(Exercise details) Print all of the data exactly, but drop the pictures.

(Material for this exercise)

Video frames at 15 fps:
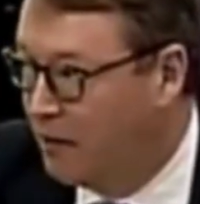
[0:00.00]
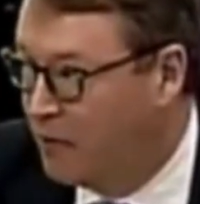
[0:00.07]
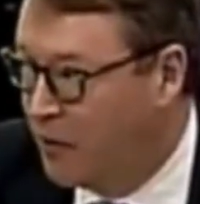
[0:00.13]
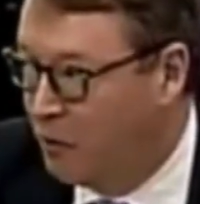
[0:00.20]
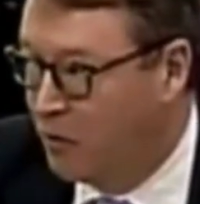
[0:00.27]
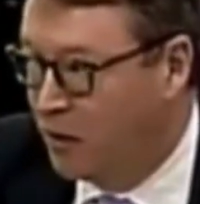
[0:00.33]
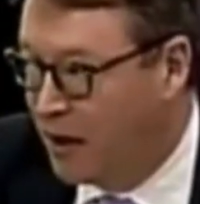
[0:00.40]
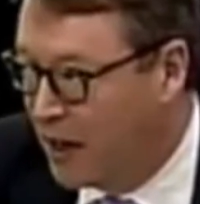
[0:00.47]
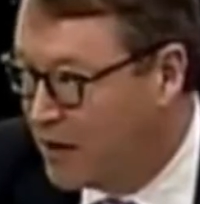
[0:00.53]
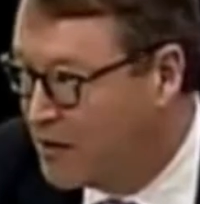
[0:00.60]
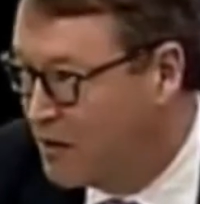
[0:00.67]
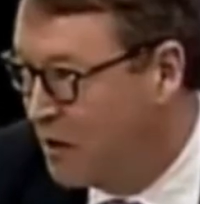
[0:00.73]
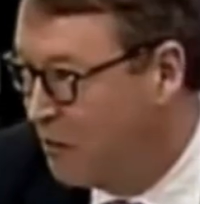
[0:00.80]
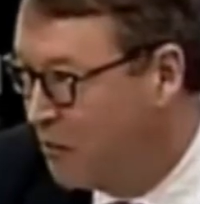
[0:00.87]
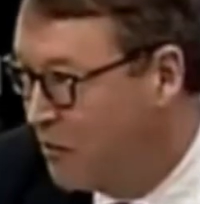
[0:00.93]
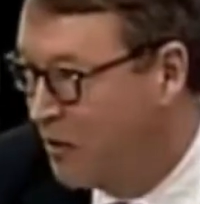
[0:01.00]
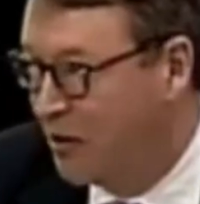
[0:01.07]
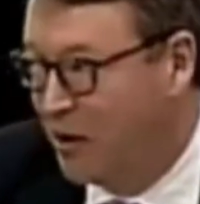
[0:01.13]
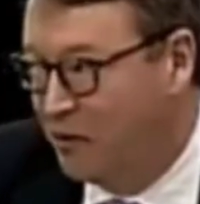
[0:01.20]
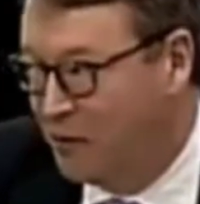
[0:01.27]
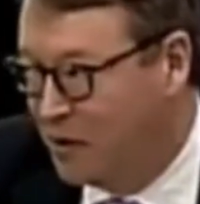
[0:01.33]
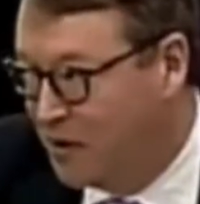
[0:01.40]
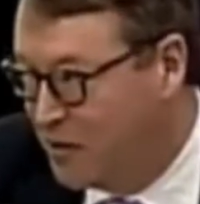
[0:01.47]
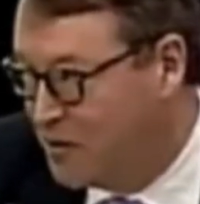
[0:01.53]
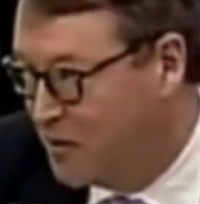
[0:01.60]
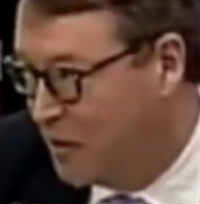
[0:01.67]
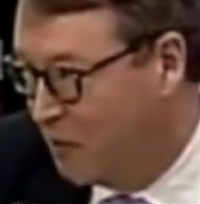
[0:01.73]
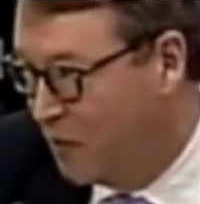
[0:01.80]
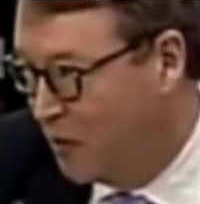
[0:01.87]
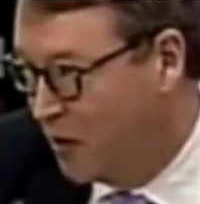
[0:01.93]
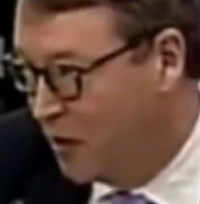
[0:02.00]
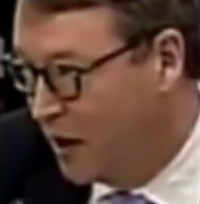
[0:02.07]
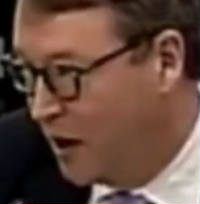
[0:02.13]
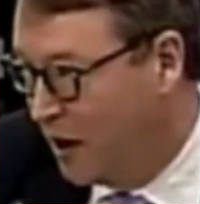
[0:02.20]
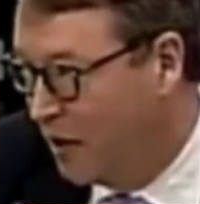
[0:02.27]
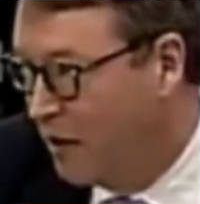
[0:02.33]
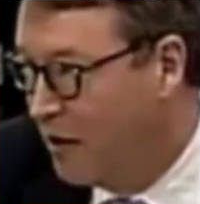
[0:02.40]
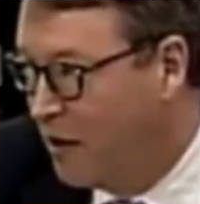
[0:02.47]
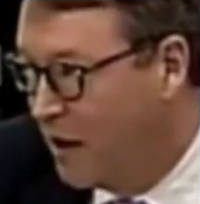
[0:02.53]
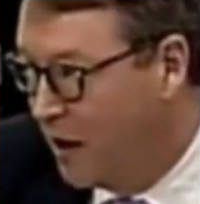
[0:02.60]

They were last summer. They're going to be this summer again.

(Answer section)
Video frames at 15 fps:
[0:00.00]
[0:00.07]
[0:00.13]
[0:00.20]
[0:00.27]
[0:00.33]
[0:00.40]
[0:00.47]
[0:00.53]
[0:00.60]
[0:00.67]
[0:00.73]
[0:00.80]
[0:00.87]
[0:00.93]
[0:01.00]
[0:01.07]
[0:01.13]
[0:01.20]
[0:01.27]
[0:01.33]
[0:01.40]
[0:01.47]
[0:01.53]
[0:01.60]
[0:01.67]
[0:01.73]
[0:01.80]
[0:01.87]
[0:01.93]
[0:02.00]
[0:02.07]
[0:02.13]
[0:02.20]
[0:02.27]
[0:02.33]
[0:02.40]
[0:02.47]
[0:02.53]
[0:02.60]

They were last summer. They're going to be this summer again.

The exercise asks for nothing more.